An open discussion on Black history

Panel speakers (from left to right): Elijah Burch, Zayda Storm, Julian Johnson, Jordan Record, Madonna Pinkard and Chryshanna Jackson Leftwich. Photo By Billy-Jack Colón / The Jambar

By Billy-Jack Colón / The Jambar

Organizations at Youngstown State University hosted a panel on Black History Month from 10:30 a.m. to 12:30 p.m. on Feb. 13 in The Hub of Kilcawley Center.

Panelists from Student Activities, Black Student Union and African Caribbean Student Union gathered to talk about representation, acceptance and how Black history is taught at YSU. 

One panelist was Madonna Pinkard, WFMJ’s Community Relations director and adjunct professor of communications. Pinkard said she believes YSU needs to incorporate Black history courses. 

 “I would like to see a Black history course taught on the campus of Youngstown State University, not African history, not Africana — Black history,” Pinkard said.

The panel also discussed the lack of Black educators in local schools. Pinkard said students can write to the Board of Education if they feel their school lacks representation. 

“If you’re unhappy with it, write to the Board of Education saying ‘I’d like to see you hire a Black teacher,’” Pinkard said. 

Audience members could participate in the conversation. Several attendees asked panelists their opinions on topics such as the perception of race, microaggressions, macroaggressions, systemic oppression and more. 

Chryshanna Jackson Leftwich, professor of politics and international relations, was on the panel. Jackson Leftwich said society constructed the idea of race. 

“We talk about race, but we all know race is a social construct. We know that the reason race is on your grandfather’s birth certificate, on my mom’s birth certificate, but not on mine — it is because the government was dealing with discrimination based on that,” Jackson Leftwich said.

Elijah Burch, graduate assistant and athletic academic advisor, was a panelist who discussed his upbringing with a multiracial household. 

 “I’ve had a different experience since I grew up in a multiracial household. My mother is white, Irish-Polish, and my dad is Black. I had no choice but to constantly integrate,” Burch said.

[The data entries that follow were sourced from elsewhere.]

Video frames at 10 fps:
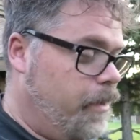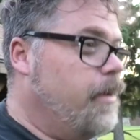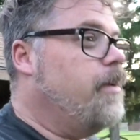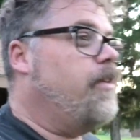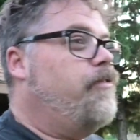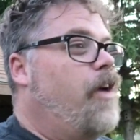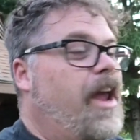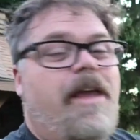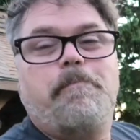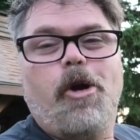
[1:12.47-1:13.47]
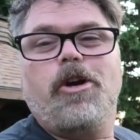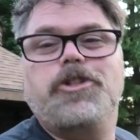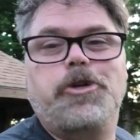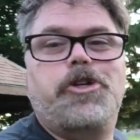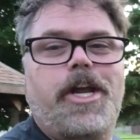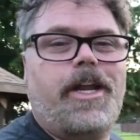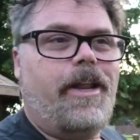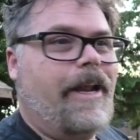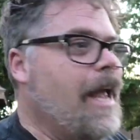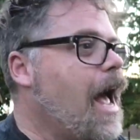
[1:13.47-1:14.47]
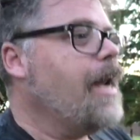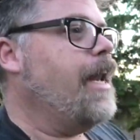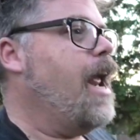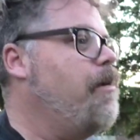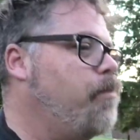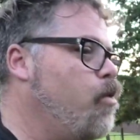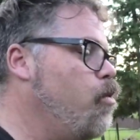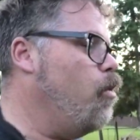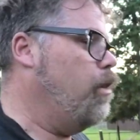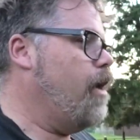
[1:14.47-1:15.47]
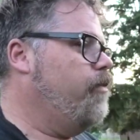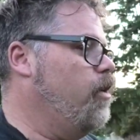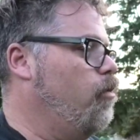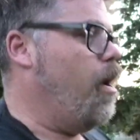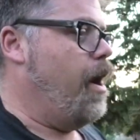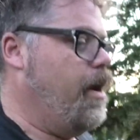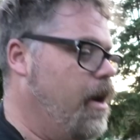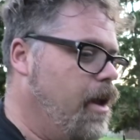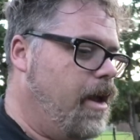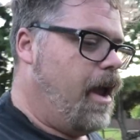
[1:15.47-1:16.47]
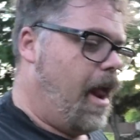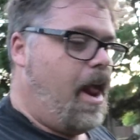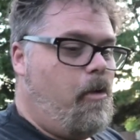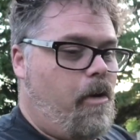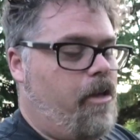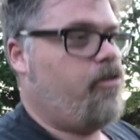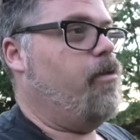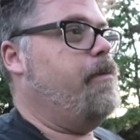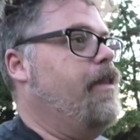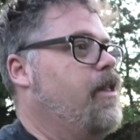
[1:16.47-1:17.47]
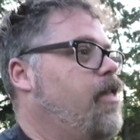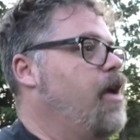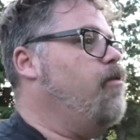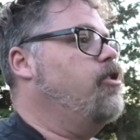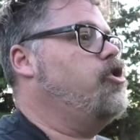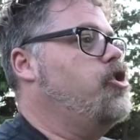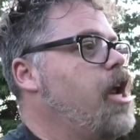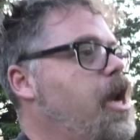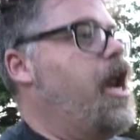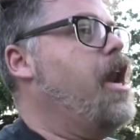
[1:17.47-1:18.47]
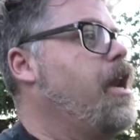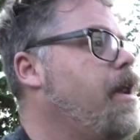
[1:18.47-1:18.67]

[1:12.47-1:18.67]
Fucking birds are shitting in the goddamn pool left and right. And I don't want to swim in the thing with shit in it.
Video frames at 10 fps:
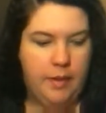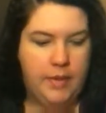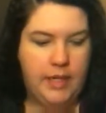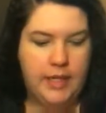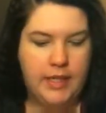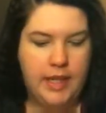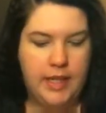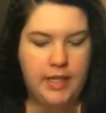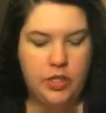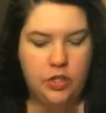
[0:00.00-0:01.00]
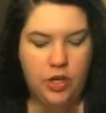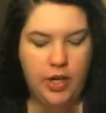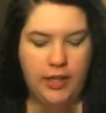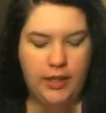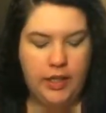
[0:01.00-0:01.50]
I mean, it's going to start
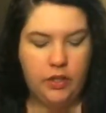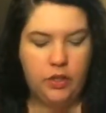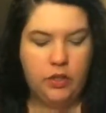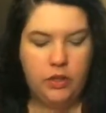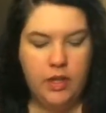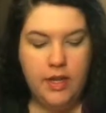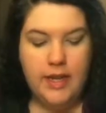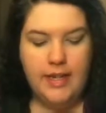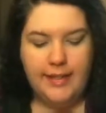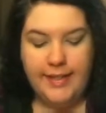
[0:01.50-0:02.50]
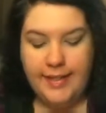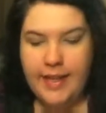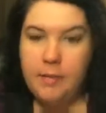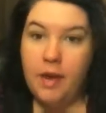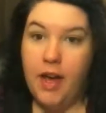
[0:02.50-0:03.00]
a little
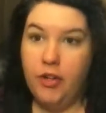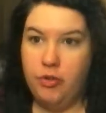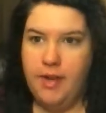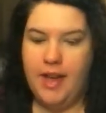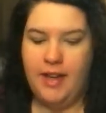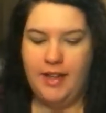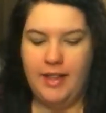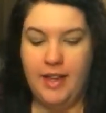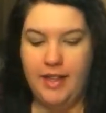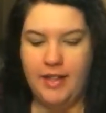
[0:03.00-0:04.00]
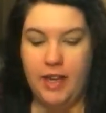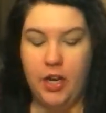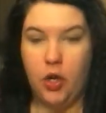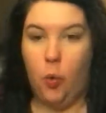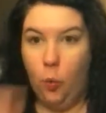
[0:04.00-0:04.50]
semi-dramatic, and then it's
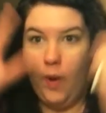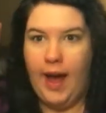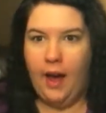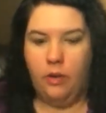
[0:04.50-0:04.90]
going to go wow.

Guests could also find quotes from popular Black figures on cards scattered on The Hub’s tables and enter a giveaway to win books and other prizes.

Jackson Leftwich said students who want to learn more about African Americans can participate in local events, such as those hosted by BSU or African American churches.

“Going to some of the different events that are more of a fun setting and not always an ‘Oh, we’re gonna learn something’ setting, where you can kind of relax in a social setting. I think that’s a good start,” Jackson Leftwich said.

The panel also included Jordan Record of the Student Affairs Program, BSU President Julian Johnson and Student Government Association Rep. Zayda Storm.